Goal of the exercise -> Print exactly the lines from the one containing "[6:56.59-6:57.49]" through the last line of the entries below; the pictures stay out of the copy.

[Dataset extract — start]

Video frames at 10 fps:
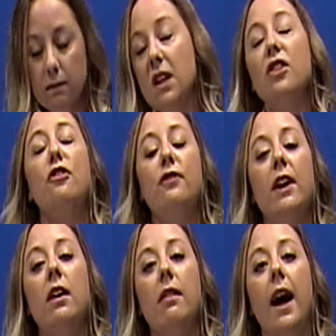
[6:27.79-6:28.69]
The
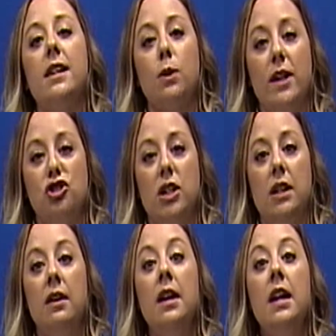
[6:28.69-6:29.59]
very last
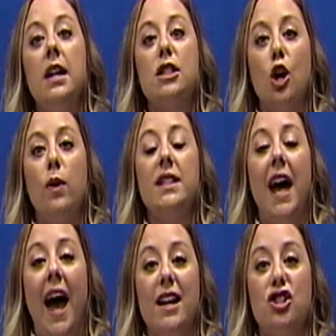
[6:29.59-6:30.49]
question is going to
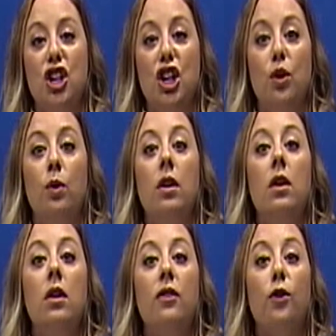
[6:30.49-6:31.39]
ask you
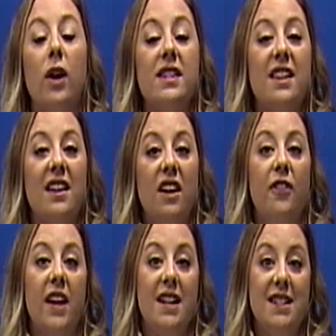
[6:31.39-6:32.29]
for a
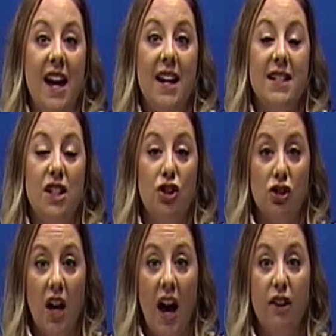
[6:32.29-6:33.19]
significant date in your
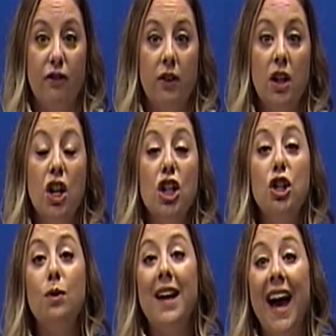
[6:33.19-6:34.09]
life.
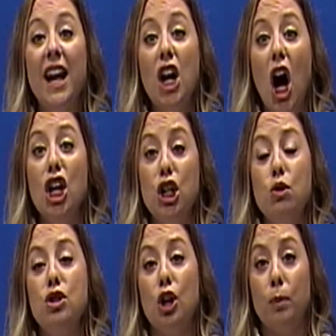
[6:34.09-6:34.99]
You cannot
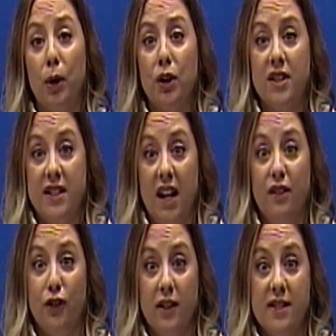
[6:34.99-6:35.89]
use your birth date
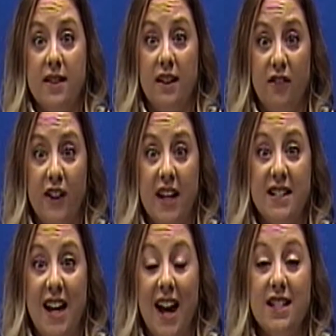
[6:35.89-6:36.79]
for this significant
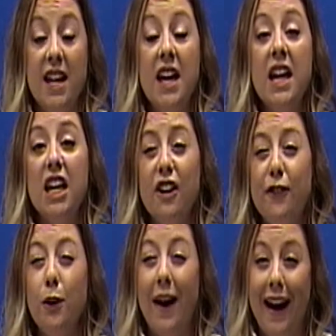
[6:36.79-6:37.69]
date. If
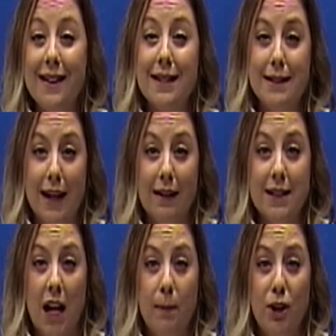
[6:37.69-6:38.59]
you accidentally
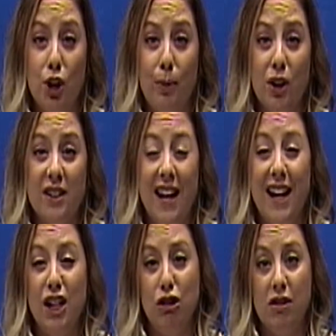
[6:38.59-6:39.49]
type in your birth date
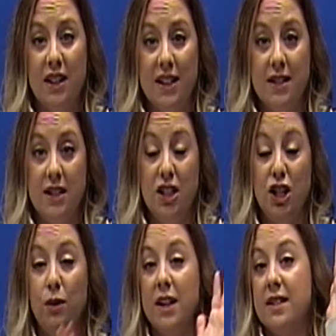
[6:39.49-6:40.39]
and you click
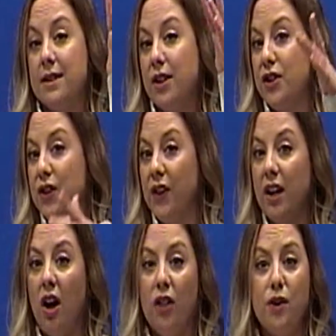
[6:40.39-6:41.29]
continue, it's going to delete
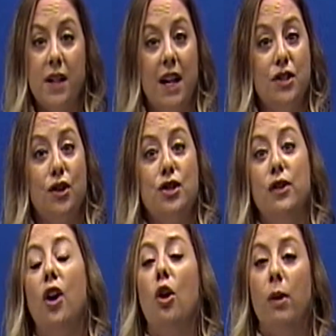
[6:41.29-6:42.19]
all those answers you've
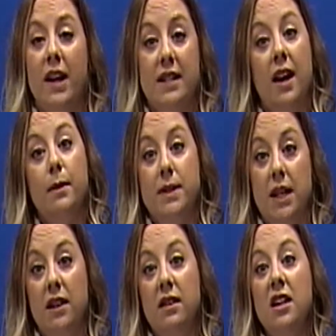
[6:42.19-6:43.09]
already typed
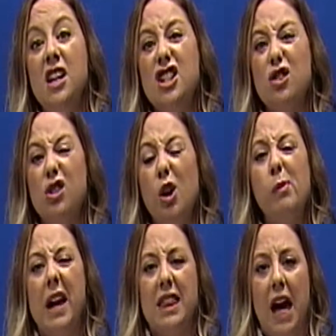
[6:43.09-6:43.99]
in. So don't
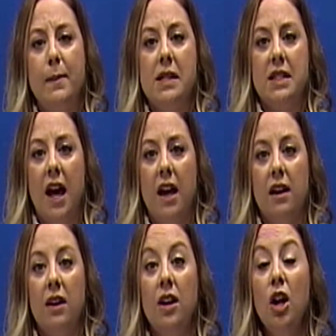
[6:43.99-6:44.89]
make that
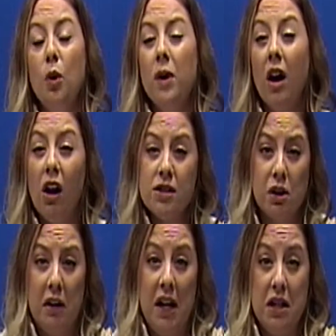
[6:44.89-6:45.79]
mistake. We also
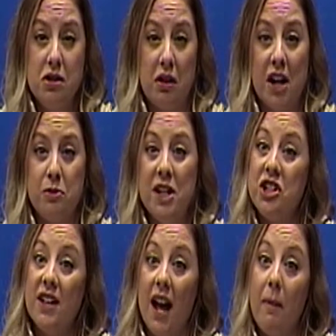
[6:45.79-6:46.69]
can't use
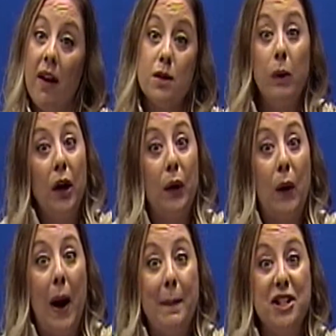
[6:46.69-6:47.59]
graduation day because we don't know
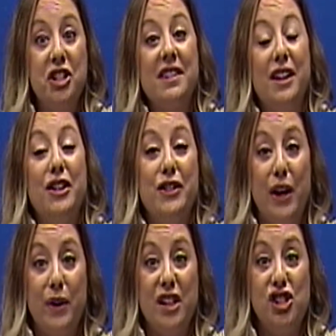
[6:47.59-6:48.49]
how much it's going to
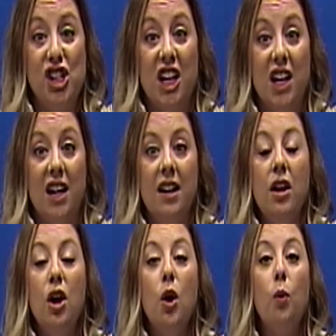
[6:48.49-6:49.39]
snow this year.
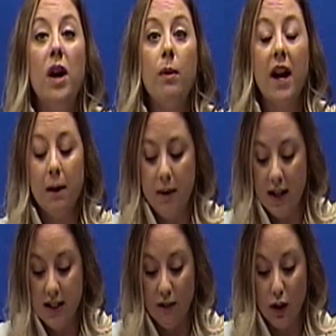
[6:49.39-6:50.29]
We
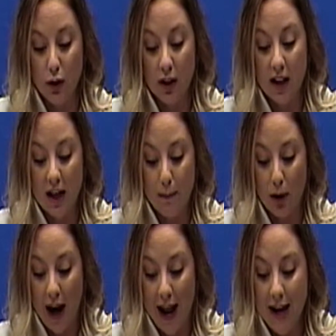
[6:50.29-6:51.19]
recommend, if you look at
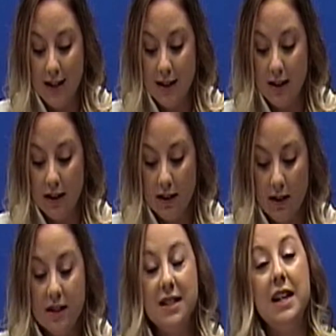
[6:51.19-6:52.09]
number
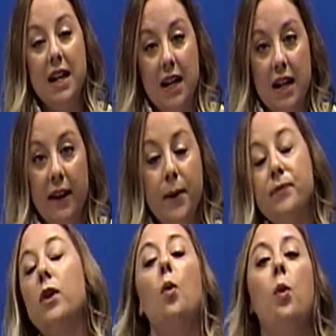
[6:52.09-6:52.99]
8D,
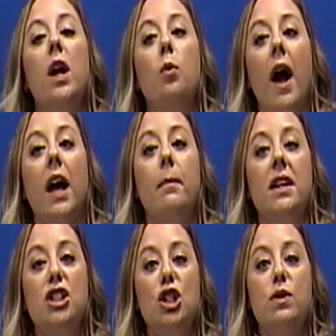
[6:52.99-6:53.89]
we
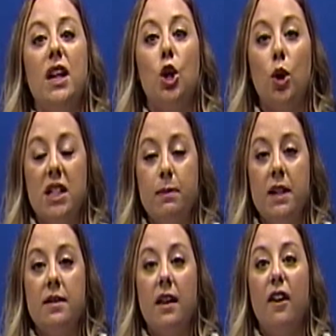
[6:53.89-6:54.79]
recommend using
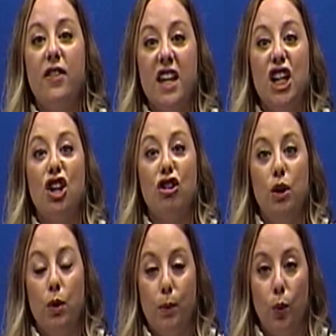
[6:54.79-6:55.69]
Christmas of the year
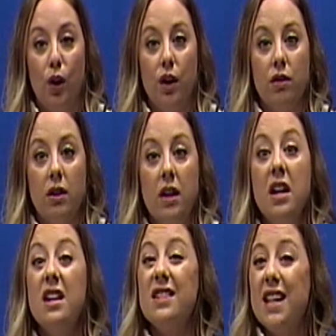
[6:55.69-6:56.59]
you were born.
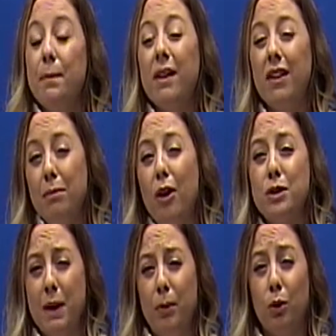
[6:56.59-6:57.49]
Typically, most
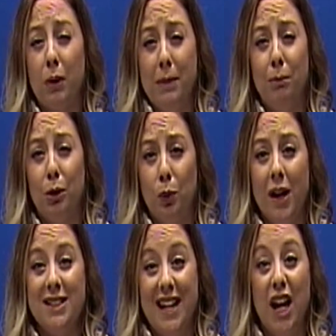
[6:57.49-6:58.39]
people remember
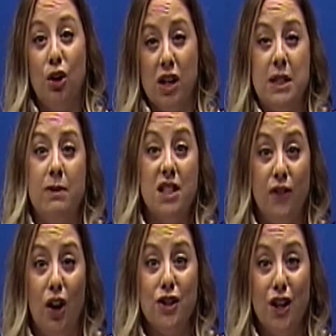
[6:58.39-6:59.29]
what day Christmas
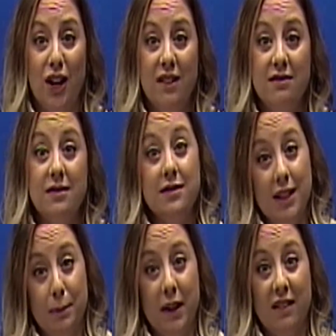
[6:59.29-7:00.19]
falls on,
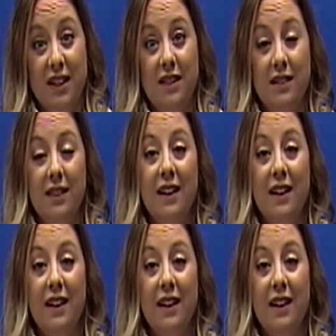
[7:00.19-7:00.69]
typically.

[Dataset extract — finish]

Answer area ->
[6:56.59-6:57.49]
Typically, most
[6:57.49-6:58.39]
people remember
[6:58.39-6:59.29]
what day Christmas
[6:59.29-7:00.19]
falls on,
[7:00.19-7:00.69]
typically.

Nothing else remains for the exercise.